It's astounding to see that many mistakes in that short a space, particularly when you've been arguing (and - presumably - thinking about) this topic for weeks now.
Temperatures were dropping beginning about 5,000 years ago and if humans hadn't invented the ICE and boilers and gas turbines (ECEs) it may well have led to an ice age. But that effect was overwhelmed by greenhouse warming acting on human GHG emissions. If you want to worry about the onset of an ice age, you need to overcome AGW first. Of course, you don't accept AGW, so there may not be much point in you doing anything.

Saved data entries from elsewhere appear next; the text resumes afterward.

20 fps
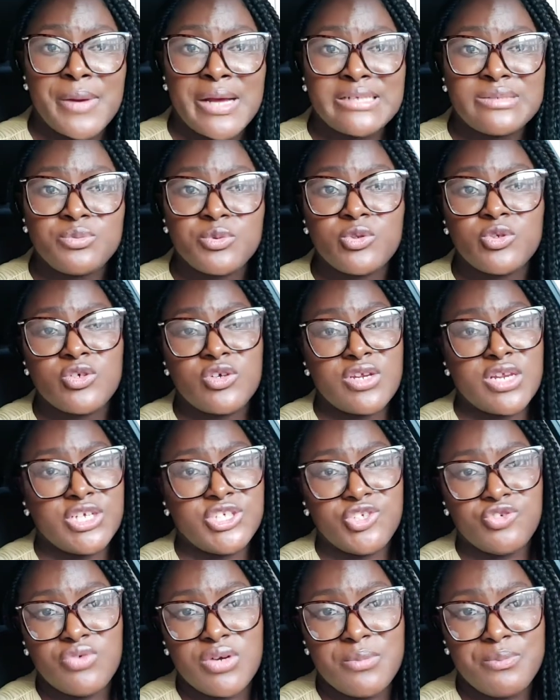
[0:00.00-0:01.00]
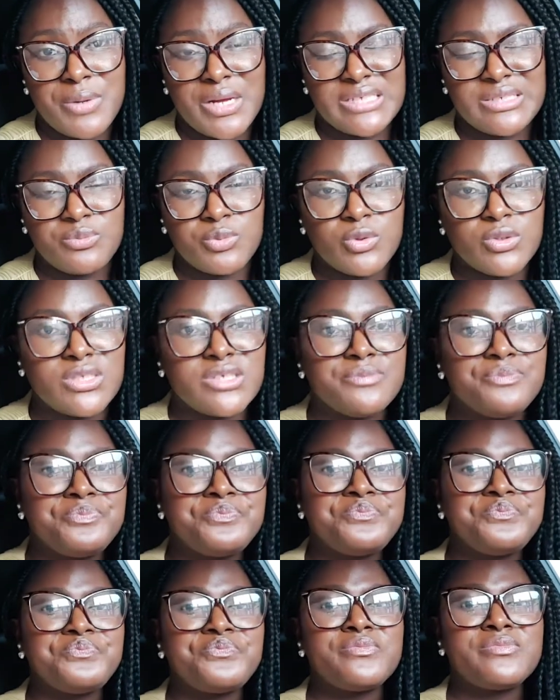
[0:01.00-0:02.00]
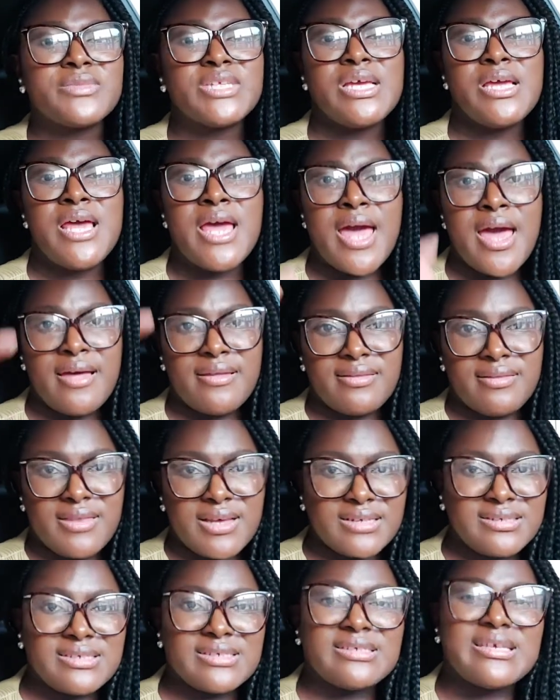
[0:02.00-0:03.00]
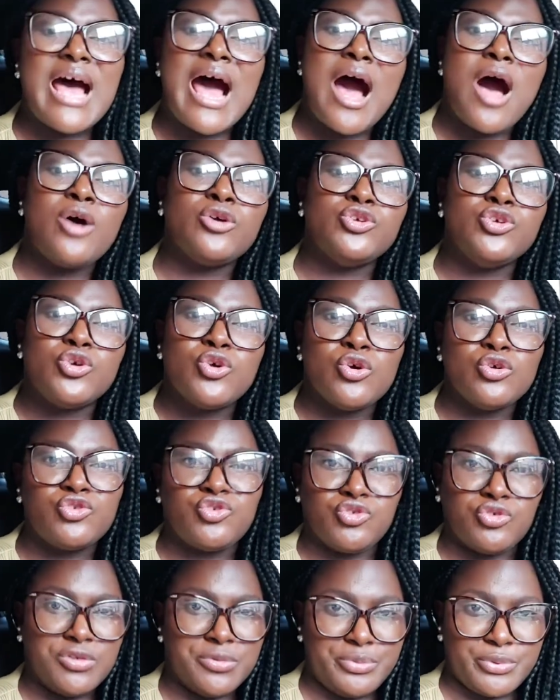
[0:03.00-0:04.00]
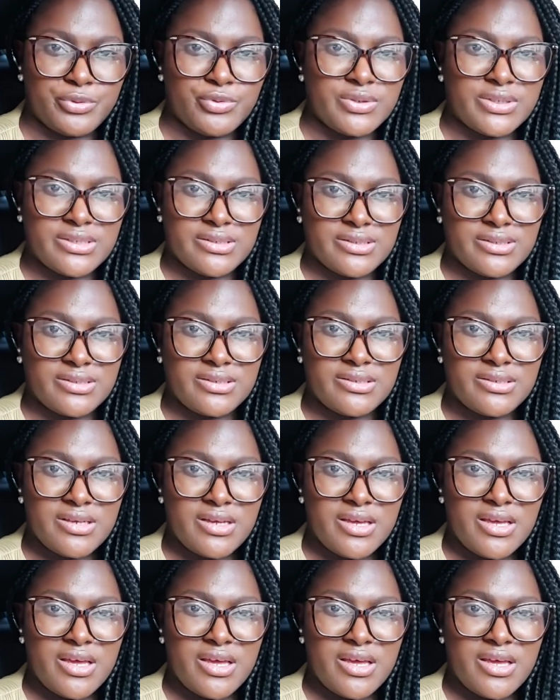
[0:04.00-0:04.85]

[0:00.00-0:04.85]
passport or a Nigerian passport, this is how you go through the process.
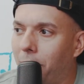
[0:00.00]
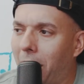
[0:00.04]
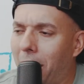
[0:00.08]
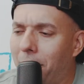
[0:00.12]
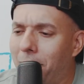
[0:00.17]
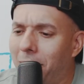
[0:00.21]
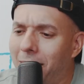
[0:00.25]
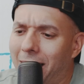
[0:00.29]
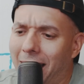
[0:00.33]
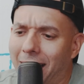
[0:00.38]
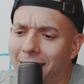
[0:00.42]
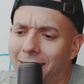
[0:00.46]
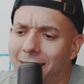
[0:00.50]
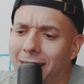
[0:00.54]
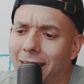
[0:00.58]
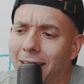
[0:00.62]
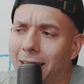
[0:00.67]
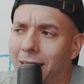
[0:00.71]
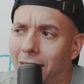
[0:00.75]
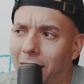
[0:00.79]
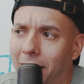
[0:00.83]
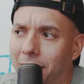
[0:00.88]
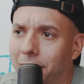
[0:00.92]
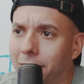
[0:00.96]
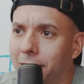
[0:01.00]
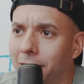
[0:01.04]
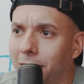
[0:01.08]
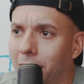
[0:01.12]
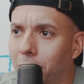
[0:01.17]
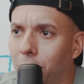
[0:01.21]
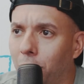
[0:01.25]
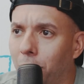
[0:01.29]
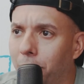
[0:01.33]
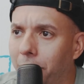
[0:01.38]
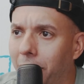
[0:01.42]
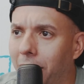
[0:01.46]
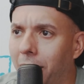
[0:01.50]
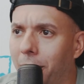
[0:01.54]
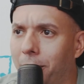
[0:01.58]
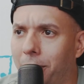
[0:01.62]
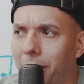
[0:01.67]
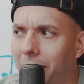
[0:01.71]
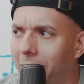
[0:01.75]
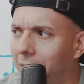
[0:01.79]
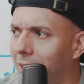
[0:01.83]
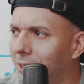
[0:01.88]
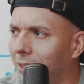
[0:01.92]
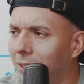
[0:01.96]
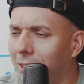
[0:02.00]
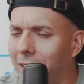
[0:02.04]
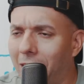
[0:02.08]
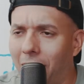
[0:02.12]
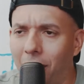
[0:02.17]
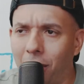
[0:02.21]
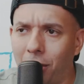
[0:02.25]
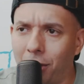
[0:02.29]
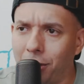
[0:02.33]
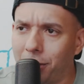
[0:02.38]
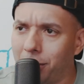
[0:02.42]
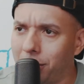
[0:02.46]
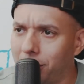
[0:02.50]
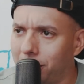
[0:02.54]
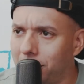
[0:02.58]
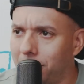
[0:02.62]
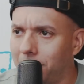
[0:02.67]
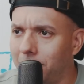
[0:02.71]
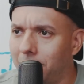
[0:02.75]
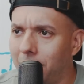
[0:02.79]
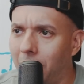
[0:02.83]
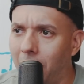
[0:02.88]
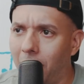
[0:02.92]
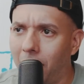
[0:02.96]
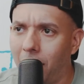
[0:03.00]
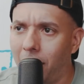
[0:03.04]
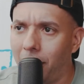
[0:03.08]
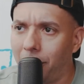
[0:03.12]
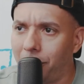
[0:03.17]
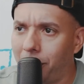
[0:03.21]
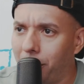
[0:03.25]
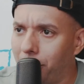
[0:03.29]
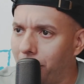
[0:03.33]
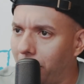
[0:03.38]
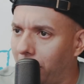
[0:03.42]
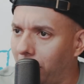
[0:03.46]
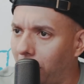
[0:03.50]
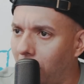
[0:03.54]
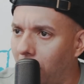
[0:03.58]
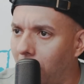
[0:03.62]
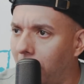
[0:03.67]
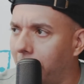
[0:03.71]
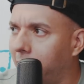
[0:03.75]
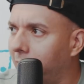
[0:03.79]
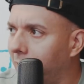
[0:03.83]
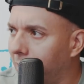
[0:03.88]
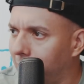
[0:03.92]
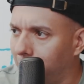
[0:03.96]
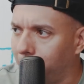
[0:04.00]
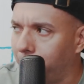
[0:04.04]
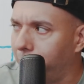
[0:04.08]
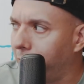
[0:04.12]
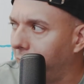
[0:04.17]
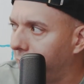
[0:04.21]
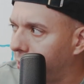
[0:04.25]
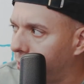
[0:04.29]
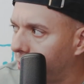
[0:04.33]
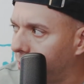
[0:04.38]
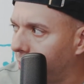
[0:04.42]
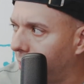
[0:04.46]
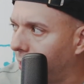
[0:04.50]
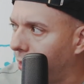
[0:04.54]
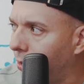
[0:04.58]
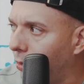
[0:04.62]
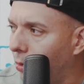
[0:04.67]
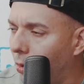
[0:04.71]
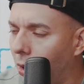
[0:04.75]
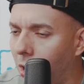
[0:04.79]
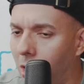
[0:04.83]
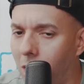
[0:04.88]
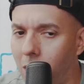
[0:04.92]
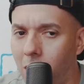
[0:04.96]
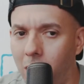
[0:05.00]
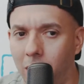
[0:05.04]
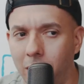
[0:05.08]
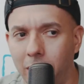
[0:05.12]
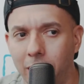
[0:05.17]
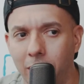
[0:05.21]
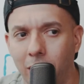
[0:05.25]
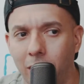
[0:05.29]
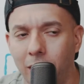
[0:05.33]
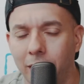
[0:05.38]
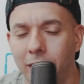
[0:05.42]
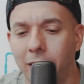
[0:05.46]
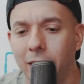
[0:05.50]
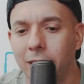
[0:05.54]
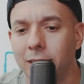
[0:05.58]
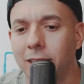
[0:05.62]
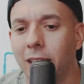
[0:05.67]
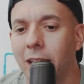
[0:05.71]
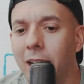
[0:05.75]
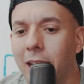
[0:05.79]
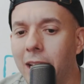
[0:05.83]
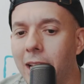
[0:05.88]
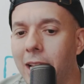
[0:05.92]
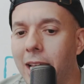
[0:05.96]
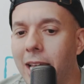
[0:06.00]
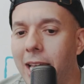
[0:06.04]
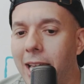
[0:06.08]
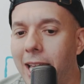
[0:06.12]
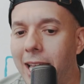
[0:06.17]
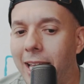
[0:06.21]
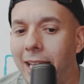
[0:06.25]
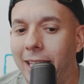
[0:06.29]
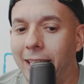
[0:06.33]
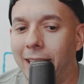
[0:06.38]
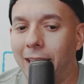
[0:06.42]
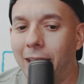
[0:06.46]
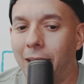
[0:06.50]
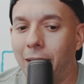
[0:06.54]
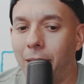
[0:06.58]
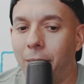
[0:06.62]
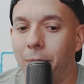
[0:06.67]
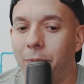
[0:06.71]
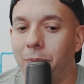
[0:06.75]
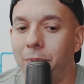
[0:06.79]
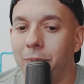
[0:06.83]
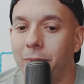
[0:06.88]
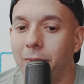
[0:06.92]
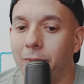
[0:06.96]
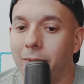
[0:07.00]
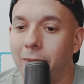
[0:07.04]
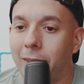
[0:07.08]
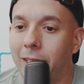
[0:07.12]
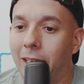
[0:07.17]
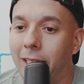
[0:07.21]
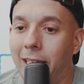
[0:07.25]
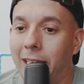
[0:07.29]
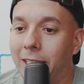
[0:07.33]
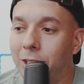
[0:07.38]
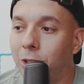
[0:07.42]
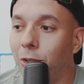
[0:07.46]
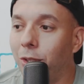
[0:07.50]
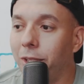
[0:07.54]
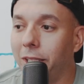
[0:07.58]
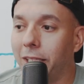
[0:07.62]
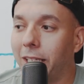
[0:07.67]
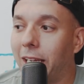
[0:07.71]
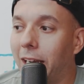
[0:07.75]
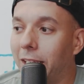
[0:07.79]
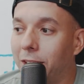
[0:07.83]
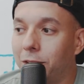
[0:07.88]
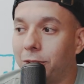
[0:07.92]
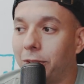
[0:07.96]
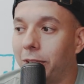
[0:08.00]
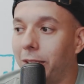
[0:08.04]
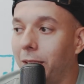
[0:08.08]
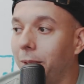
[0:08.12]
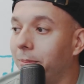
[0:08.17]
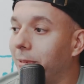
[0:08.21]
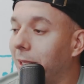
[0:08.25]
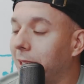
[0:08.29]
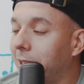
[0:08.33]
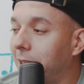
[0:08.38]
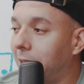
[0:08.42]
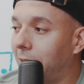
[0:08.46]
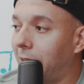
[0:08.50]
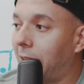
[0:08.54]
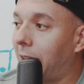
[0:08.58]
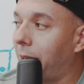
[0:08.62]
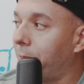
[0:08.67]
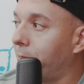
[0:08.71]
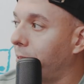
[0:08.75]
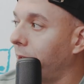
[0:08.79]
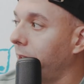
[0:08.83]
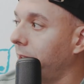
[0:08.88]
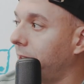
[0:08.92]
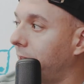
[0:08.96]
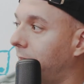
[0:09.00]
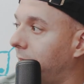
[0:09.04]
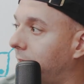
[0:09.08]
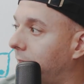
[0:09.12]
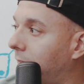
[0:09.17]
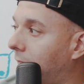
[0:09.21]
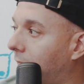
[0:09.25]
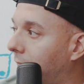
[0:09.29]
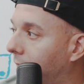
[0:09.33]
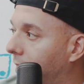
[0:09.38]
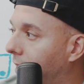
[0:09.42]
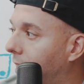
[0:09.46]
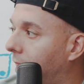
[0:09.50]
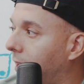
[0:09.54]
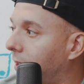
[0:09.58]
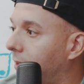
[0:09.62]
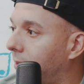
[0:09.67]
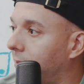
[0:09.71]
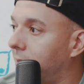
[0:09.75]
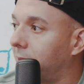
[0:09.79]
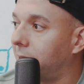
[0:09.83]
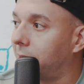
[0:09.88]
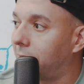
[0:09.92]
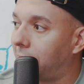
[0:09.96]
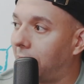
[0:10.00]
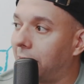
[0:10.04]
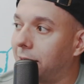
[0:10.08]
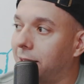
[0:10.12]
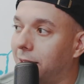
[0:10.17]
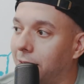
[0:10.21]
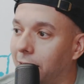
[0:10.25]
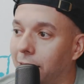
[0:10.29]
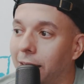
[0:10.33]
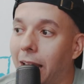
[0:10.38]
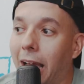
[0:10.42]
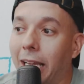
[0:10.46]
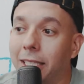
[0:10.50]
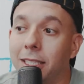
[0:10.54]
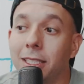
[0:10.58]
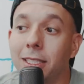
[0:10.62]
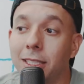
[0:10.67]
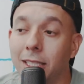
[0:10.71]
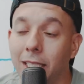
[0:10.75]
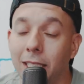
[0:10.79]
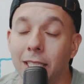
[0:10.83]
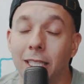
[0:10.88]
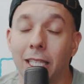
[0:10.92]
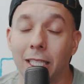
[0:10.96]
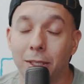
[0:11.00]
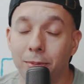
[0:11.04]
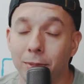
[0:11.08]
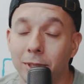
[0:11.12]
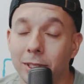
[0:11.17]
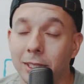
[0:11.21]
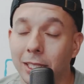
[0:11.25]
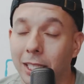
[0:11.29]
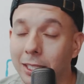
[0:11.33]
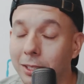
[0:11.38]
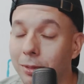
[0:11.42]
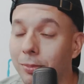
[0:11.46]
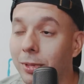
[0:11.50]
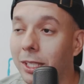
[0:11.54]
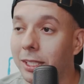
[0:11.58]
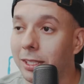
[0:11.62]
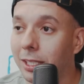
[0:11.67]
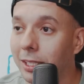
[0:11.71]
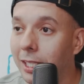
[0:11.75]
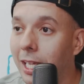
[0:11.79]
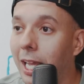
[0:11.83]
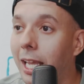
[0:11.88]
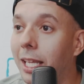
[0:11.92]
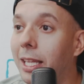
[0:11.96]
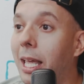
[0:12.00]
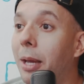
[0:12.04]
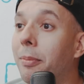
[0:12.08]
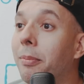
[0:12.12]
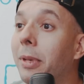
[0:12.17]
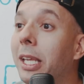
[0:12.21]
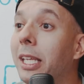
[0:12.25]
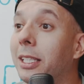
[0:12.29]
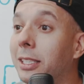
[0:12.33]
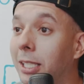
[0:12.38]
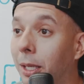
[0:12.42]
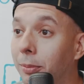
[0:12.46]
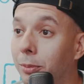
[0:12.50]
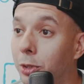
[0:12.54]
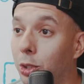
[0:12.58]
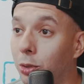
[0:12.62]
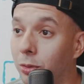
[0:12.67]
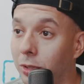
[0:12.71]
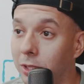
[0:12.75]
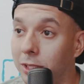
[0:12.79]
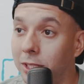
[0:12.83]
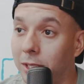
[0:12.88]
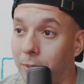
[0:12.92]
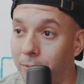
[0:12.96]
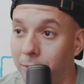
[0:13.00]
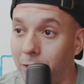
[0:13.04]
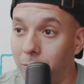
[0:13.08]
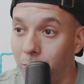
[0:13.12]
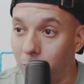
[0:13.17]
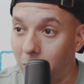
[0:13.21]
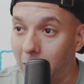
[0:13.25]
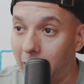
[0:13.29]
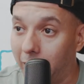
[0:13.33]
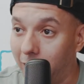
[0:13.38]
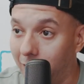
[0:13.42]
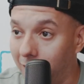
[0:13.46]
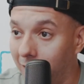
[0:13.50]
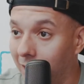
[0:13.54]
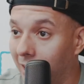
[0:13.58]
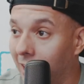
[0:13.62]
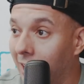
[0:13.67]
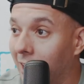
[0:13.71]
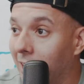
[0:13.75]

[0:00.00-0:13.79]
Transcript: Maybe they declare a little bit, but you got all their stuff and belongings and pictures on the wall and all this. And I told the guy straight up, I said, "I appreciate that. Like, that's the nicest thing that's been said to me today. That means I'm doing something right."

A large portion of the electrical energy generated by solar PV is used to perform work. That's correct. But then you say it has to be subtracted from the total. You say that only the friction created from doing that work created heat. The problem here is that ALL of the energy generated ends up as heat. Some of it may spend some time as potential kinetic or chemical or gravitational or elastic or even nuclear energy and it will be stored there for a bit; sometimes for fractions of a second and sometimes for millenia but it will always, eventually, go kinetic and kinetic becomes heat. It will become heat. All of it.
There is an enormous difference in the waste heat created by burning fossil fuels to boil water to spin turbines to spin generators and mounting solar panels out in the sunshine. In the end, though, with regards to this argument, that difference is completely irrelevant. Whether you make it with fossil fuels or hydroelectricity or solar panels or little kids pedaling bicycles, it will all end up as heat. If you wanted to reduce heating, you'd cover the Earth with mirrors to ramp up our albedo and send that solar back to space before it gets the chance to get absorbed. But solar panels aren't mirrors - they're as far from reflective as modern science can make them. So, putting our almost black panels out in the sun in the middle of what used to be plants and trees and soil decreases the Earth's albedo. What happens when you decrease a planet's albedo? Its temperature rises. Does the universe care how that albedo has been altered - with how that energy will be used? It does not. If the planet, as a whole, absorbs more sunlight and reflects less of it away, its temperature will rise.
I hope this is sinking in because you trying to argue that solar panels will lead to an ice age is a painful thing to watch.